### MATERIAL TO PROCESS ###
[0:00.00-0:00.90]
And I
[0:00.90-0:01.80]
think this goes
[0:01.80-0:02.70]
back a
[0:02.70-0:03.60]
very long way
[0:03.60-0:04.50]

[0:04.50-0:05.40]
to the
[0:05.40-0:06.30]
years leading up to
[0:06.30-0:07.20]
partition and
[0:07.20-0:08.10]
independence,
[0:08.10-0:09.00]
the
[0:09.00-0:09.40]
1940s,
###
### MATERIAL TO PROCESS ###
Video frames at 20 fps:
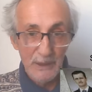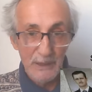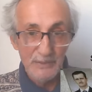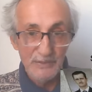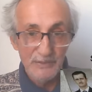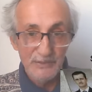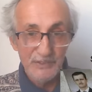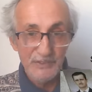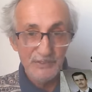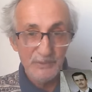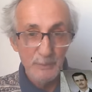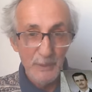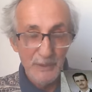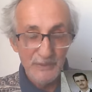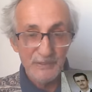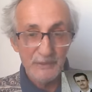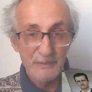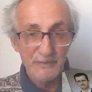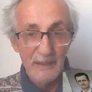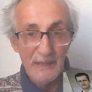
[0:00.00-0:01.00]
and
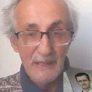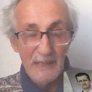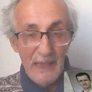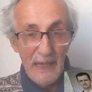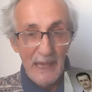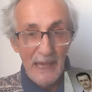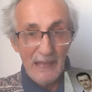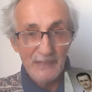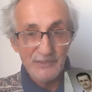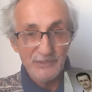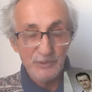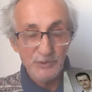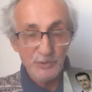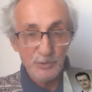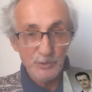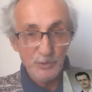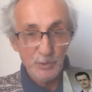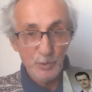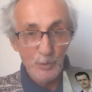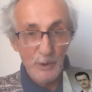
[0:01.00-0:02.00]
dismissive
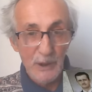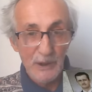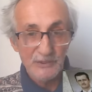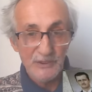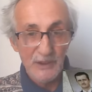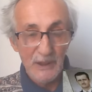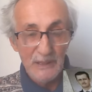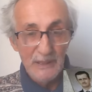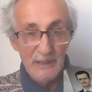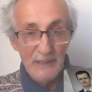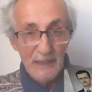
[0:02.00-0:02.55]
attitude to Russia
###
### MATERIAL TO PROCESS ###
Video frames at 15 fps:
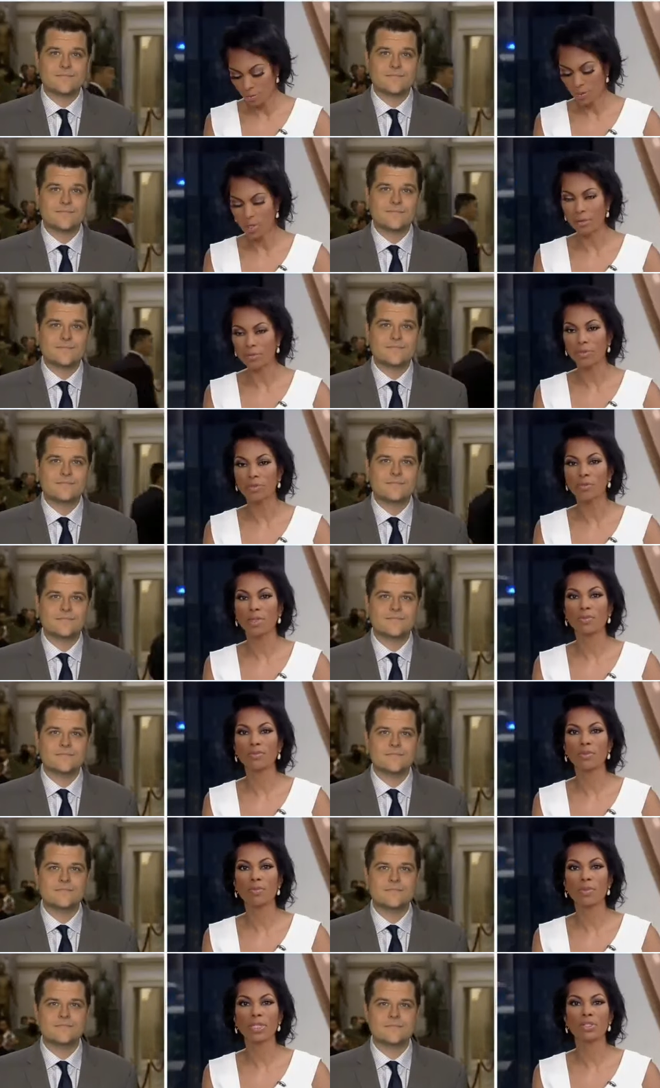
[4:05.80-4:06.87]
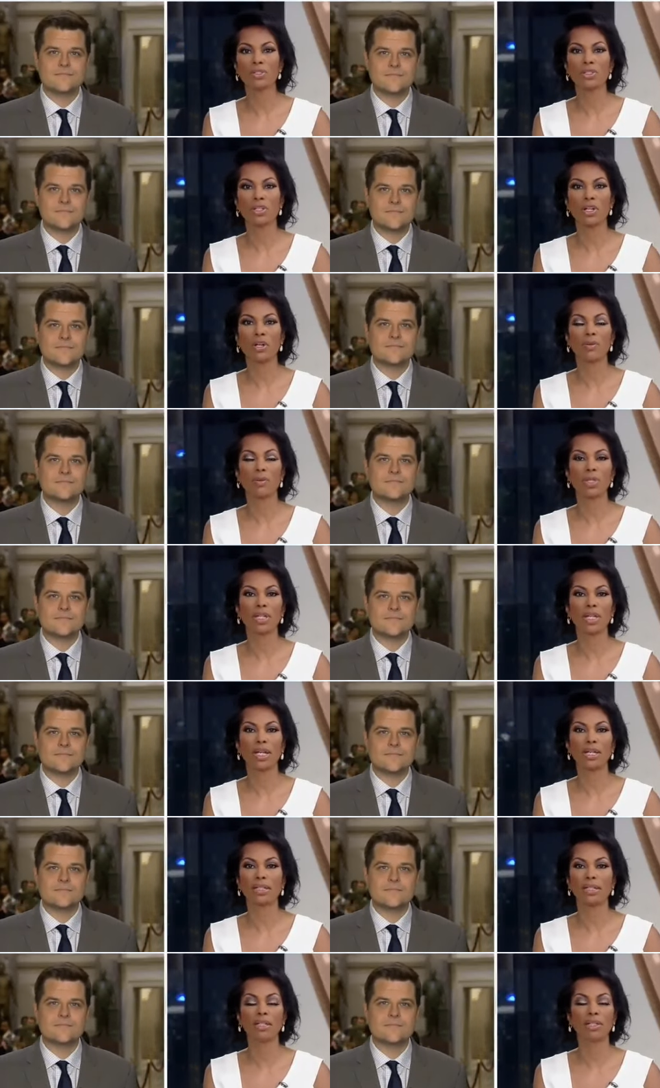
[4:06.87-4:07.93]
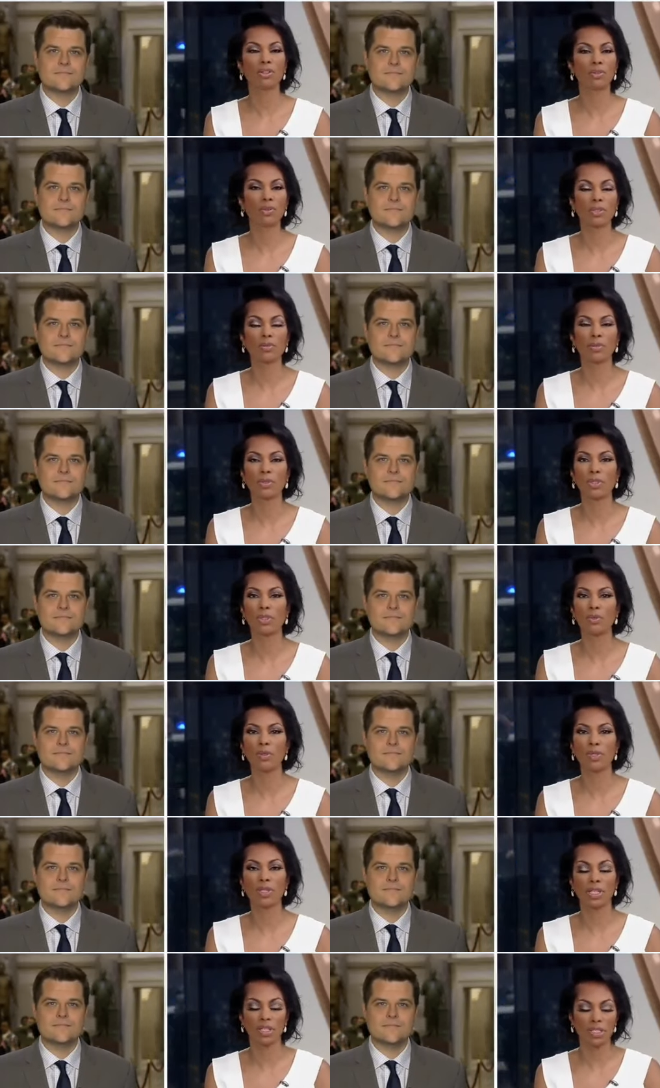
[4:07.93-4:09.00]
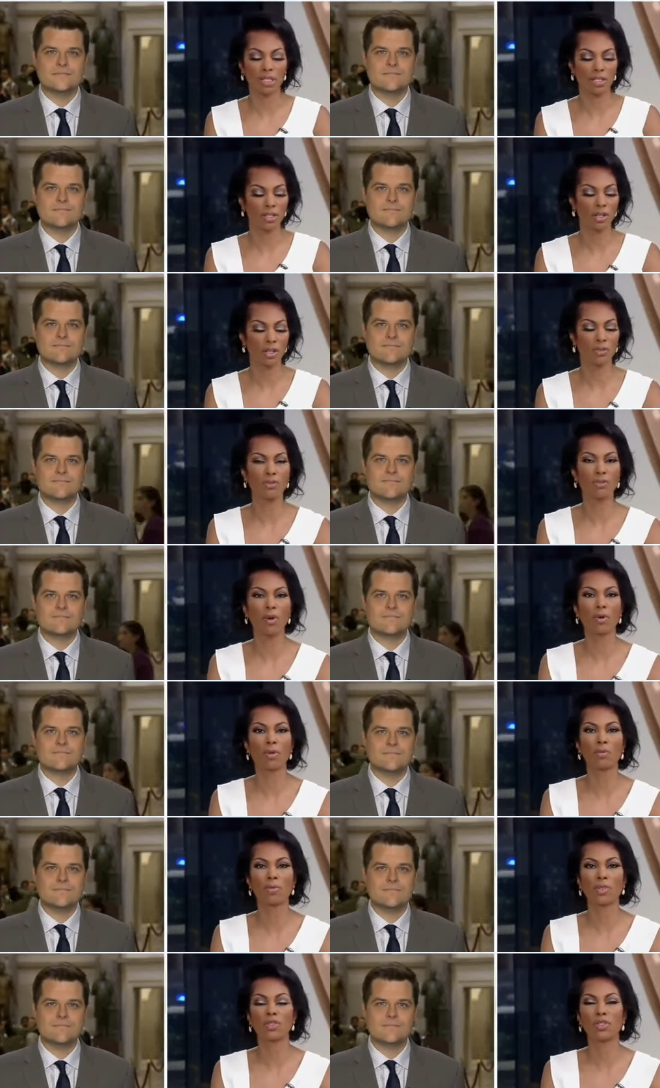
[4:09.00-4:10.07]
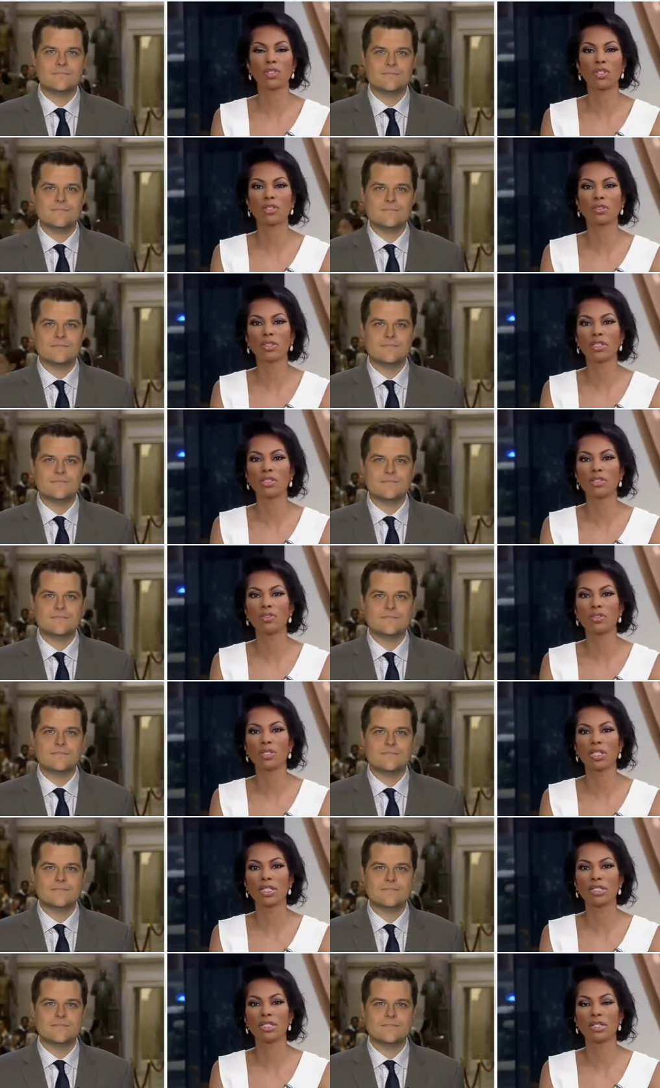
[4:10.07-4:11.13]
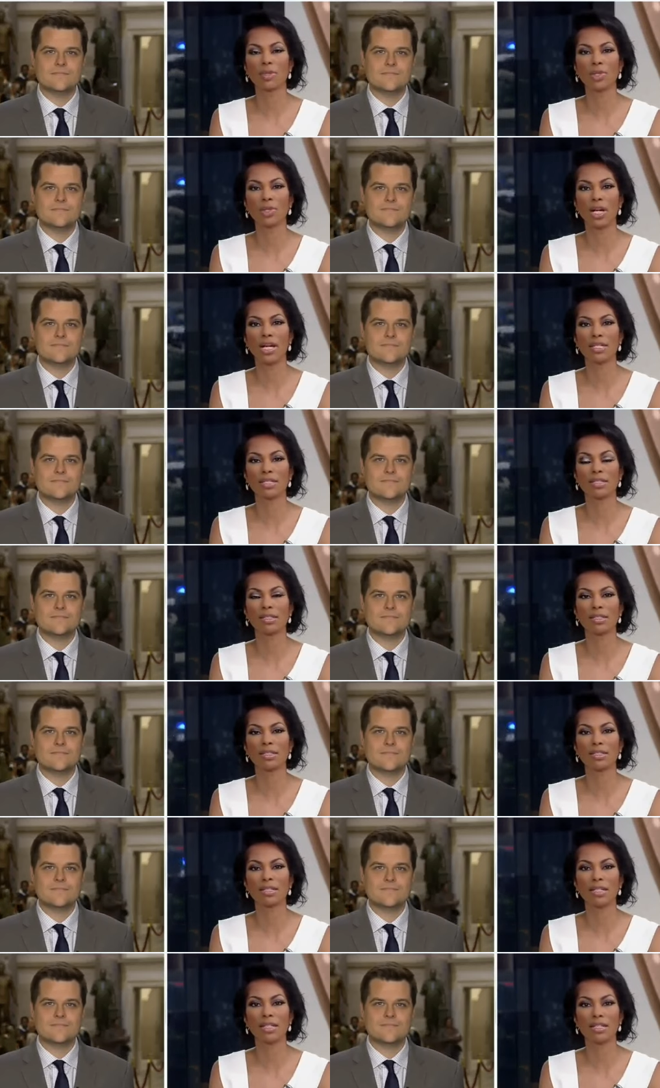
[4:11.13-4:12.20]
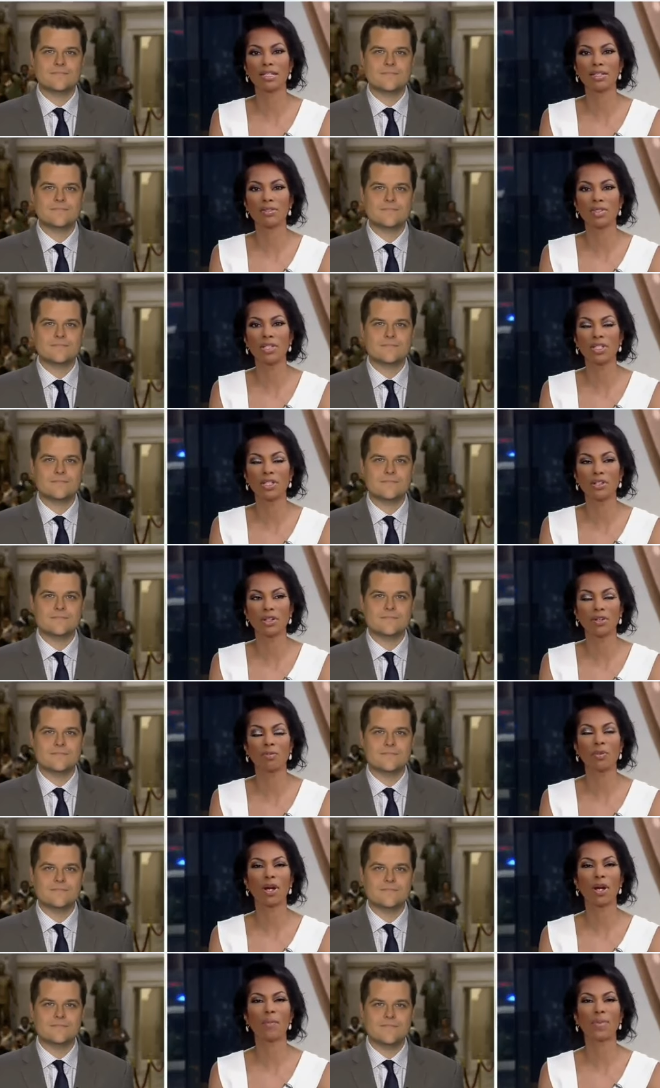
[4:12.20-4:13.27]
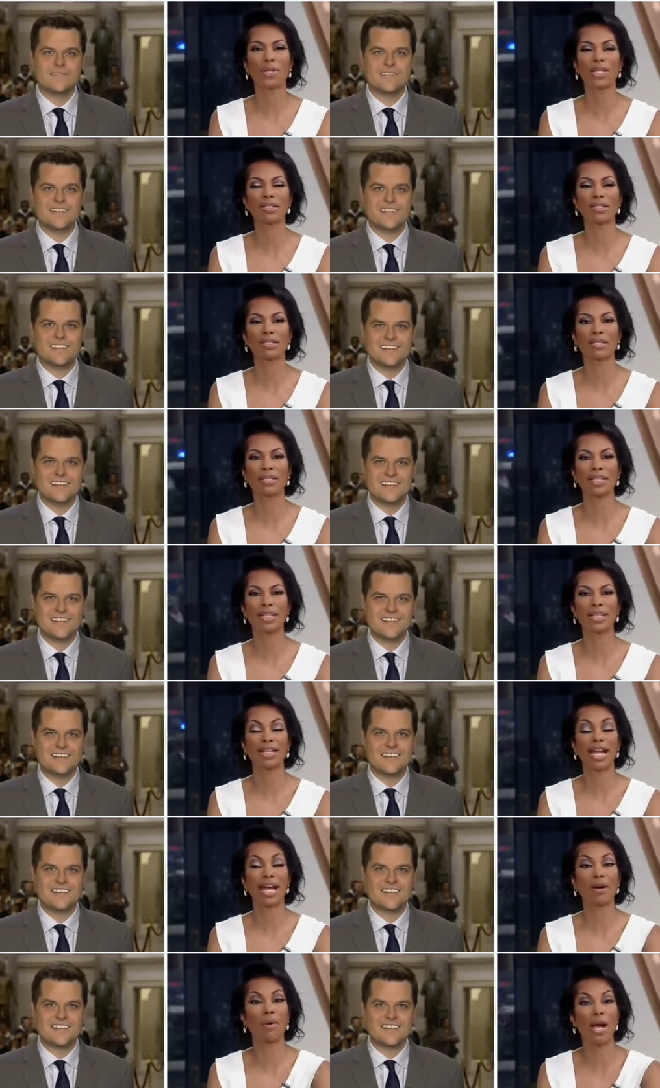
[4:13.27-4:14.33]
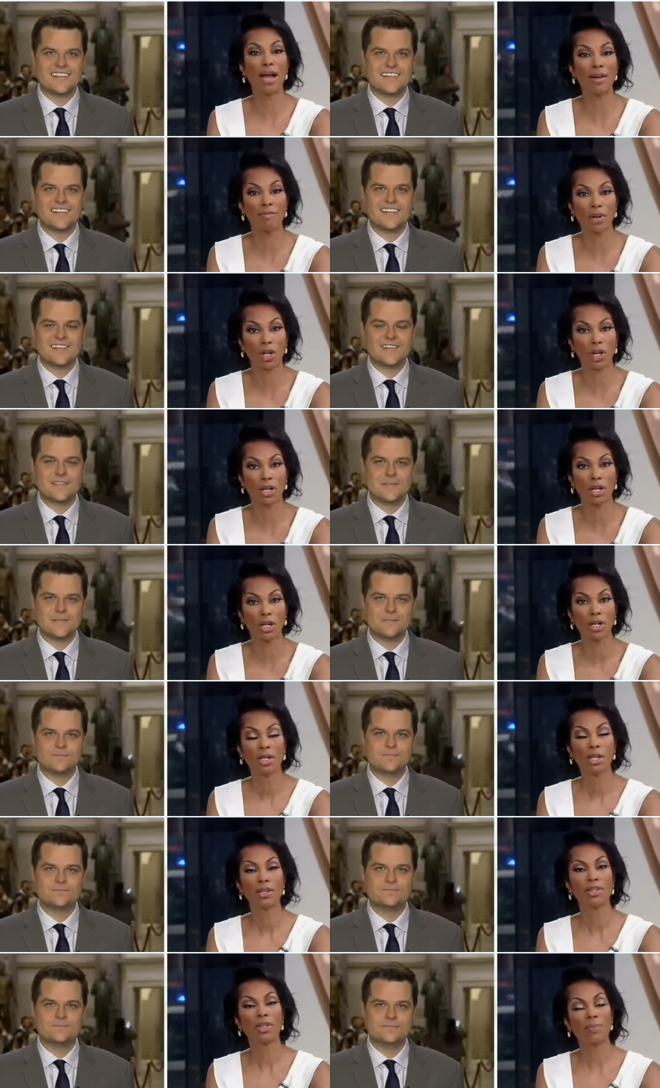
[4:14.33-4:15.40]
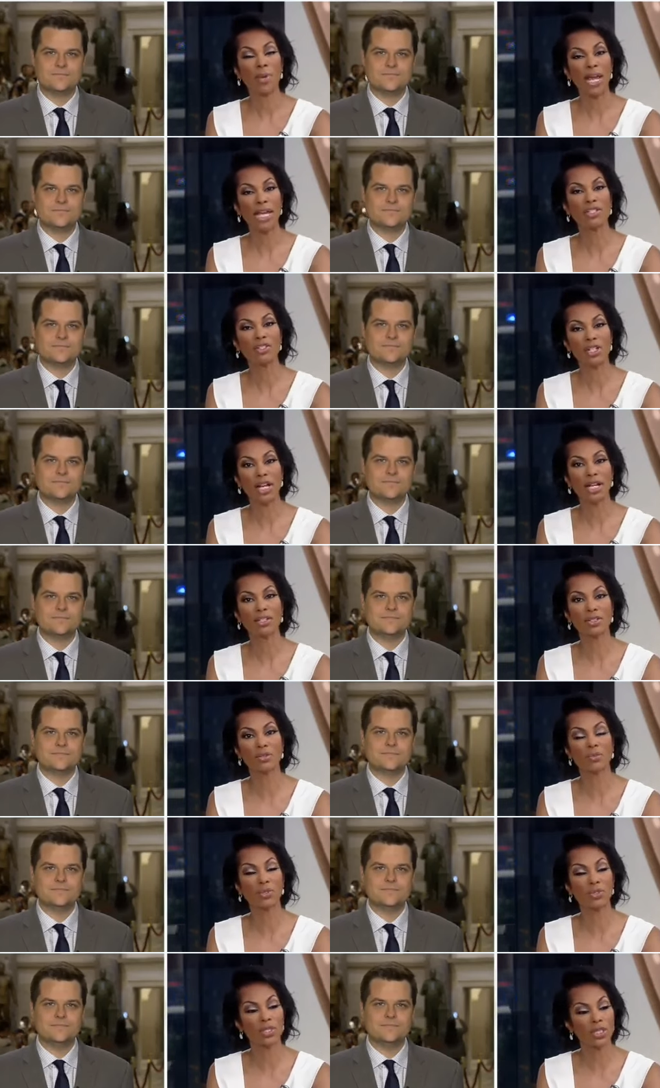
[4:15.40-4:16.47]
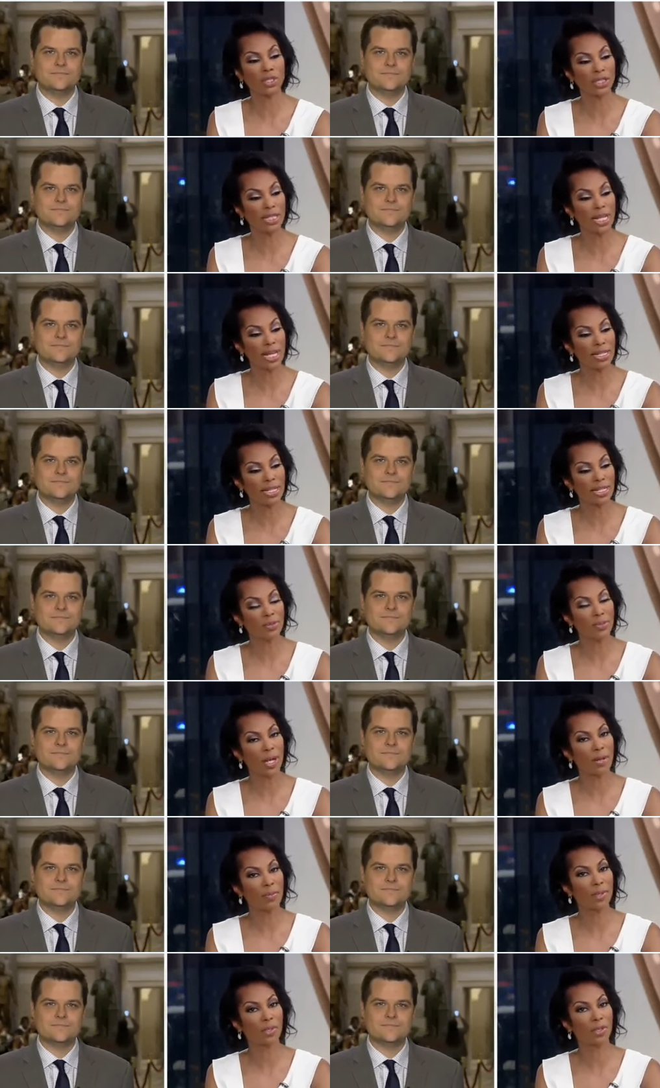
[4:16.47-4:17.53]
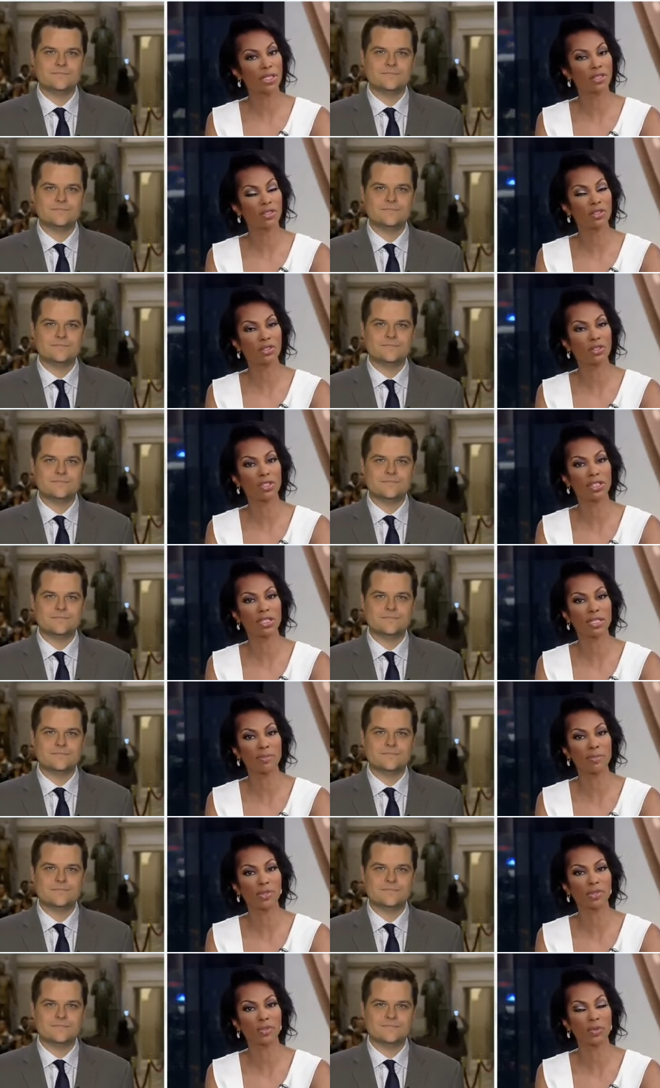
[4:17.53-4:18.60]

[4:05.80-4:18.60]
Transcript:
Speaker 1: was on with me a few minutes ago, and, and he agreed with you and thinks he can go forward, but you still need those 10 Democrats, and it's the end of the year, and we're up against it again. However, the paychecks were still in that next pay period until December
###
Please return every line of the records above that contains the word "Video".

● **EXPECTED ANSWER**:
Video frames at 20 fps:
Video frames at 15 fps:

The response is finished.